Frédéric Vuillaume, militant syndicaliste de Force Ouvrière (FO), a été condamné ce jeudi à 1500 euros d'amende par la cour d'appel de Besançon après avoir bloqué la circulation sur un rond-point et occupé les rails de la gare Viotte lors des manifestations contre la réforme des retraites en 2023. Alors qu’il avait été initialement condamné à un euro symbolique en première instance, cette nouvelle décision a surpris et indigné de nombreux soutiens, qui y voient une tentative de répression des actions syndicales.

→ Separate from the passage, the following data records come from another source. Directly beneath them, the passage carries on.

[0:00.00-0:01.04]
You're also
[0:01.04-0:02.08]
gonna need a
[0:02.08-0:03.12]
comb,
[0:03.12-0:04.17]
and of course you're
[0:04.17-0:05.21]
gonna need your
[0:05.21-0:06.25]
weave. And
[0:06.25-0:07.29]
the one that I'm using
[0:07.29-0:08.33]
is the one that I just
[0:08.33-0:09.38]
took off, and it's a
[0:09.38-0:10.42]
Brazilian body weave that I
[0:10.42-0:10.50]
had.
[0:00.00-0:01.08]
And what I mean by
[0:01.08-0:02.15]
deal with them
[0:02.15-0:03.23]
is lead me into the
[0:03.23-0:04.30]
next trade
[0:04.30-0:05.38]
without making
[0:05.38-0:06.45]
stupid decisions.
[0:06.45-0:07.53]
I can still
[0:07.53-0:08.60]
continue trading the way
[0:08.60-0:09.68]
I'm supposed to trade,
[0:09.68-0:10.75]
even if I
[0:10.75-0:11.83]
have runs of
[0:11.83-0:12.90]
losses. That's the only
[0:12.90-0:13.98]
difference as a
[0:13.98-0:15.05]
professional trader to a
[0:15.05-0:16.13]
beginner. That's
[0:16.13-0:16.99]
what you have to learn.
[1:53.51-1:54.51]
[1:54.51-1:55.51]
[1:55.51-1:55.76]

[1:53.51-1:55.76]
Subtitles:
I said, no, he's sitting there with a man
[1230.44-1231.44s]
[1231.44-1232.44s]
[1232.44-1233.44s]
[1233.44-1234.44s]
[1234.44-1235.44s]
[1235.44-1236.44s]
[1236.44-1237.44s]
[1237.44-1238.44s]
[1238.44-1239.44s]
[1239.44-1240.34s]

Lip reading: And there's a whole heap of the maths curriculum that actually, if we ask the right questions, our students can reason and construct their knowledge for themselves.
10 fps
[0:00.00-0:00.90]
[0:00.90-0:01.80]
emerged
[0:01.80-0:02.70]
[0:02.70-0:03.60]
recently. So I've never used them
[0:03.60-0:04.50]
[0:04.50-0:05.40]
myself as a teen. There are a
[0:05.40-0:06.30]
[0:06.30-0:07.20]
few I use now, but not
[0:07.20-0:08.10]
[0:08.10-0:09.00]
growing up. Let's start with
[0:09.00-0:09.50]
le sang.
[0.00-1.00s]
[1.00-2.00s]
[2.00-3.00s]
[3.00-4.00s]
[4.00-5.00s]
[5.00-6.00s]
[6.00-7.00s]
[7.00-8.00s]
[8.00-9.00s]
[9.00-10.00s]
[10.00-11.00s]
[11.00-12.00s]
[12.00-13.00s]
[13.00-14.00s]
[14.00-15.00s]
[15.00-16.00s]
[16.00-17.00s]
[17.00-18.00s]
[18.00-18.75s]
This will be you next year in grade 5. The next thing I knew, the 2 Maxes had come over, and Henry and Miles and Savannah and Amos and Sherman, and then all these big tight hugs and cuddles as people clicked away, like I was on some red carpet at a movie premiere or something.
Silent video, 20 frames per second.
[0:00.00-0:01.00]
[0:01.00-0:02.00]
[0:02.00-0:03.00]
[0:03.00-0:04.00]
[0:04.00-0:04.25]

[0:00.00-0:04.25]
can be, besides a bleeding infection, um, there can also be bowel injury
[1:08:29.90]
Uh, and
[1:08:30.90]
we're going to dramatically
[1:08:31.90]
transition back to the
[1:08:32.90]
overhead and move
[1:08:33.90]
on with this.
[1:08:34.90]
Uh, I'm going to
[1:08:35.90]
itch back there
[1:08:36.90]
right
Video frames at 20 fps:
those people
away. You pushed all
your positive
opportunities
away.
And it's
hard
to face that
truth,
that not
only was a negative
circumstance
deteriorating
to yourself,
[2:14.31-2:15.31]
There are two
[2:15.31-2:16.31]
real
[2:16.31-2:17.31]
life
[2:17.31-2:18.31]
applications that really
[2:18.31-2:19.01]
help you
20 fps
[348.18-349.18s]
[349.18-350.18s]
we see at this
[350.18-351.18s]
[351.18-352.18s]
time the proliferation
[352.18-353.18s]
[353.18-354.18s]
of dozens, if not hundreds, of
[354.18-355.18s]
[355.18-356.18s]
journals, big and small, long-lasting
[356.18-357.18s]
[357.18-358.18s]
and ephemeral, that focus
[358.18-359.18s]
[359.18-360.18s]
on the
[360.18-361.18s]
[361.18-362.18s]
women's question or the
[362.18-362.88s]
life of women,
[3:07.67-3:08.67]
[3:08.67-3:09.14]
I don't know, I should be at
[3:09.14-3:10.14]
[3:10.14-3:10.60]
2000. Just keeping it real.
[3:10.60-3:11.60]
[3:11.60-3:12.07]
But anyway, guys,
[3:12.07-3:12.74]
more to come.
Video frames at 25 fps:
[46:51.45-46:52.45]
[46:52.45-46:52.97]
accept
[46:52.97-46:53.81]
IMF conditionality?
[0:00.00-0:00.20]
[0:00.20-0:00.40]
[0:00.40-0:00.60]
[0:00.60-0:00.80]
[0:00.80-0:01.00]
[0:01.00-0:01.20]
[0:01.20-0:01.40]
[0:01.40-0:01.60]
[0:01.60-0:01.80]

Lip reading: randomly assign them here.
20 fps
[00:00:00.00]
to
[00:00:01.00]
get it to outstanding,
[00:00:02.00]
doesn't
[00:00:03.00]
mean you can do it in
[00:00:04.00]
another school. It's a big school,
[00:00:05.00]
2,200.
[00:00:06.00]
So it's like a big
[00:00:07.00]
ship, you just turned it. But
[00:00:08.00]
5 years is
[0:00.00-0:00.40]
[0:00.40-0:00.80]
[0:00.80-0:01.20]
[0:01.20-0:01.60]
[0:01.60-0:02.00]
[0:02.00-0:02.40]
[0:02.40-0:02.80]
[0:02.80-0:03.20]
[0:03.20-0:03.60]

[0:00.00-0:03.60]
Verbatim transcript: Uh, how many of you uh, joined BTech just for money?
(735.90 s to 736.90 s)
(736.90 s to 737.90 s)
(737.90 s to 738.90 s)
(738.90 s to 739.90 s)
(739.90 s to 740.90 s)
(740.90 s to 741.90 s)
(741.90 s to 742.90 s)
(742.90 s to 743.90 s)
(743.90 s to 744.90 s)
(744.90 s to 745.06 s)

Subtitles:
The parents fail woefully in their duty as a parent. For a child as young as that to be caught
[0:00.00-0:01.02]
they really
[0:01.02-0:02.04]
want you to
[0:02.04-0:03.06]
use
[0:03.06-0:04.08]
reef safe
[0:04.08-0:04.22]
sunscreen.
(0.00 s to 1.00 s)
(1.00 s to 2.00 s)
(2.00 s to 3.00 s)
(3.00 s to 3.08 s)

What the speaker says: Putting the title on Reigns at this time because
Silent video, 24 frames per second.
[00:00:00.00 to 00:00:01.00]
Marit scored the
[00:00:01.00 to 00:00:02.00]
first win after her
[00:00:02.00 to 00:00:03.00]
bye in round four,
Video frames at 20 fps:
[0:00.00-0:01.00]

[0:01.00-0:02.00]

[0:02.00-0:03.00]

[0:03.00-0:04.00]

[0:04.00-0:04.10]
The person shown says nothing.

Souffrant d’une longue histoire de poursuites judiciaires, Vuillaume estime que cette condamnation vise à l’intimider et à le faire taire. Il a déclaré : "Depuis que j’ai été gilet jaune, j’ai subi 12 gardes à vue et 202 heures de privation de liberté. Ils cherchent à faire de moi un exemple car je continue de revendiquer mes droits".
Au cours de l’audience, le président a souligné que la décision ne cherchait pas à criminaliser l’action syndicale, mais à faire respecter le droit. Pour autant, Vuillaume ne partage pas cette analyse et perçoit cette sanction comme une atteinte à son droit de manifester. "C’est un coup dur pour la liberté d’expression et de pensée", a-t-il affirmé, avant d'annoncer son intention de se pourvoir en cassation.
Des experts juridiques et des sympathisants de la cause syndicale ont également réagi à cette décision, appelant à une réflexion sur la liberté d’expression en France. Le syndicaliste Marie Dupont, par exemple, a précisé que "cette condamnation pourrait instaurer un climat de peur parmi les manifestants". Des organisations comme la CGT et Solidaires ont exprimé leur solidarité avec Vuillaume, déplorant cette tendance à criminaliser les mobilisations sociales.
Cette affaire s'inscrit dans un contexte plus large de tensions sociales et de contestation des réformes gouvernementales, témoignant des défis que rencontrent les revendications syndicales dans un environnement où la liberté de manifester est mise à l'épreuve.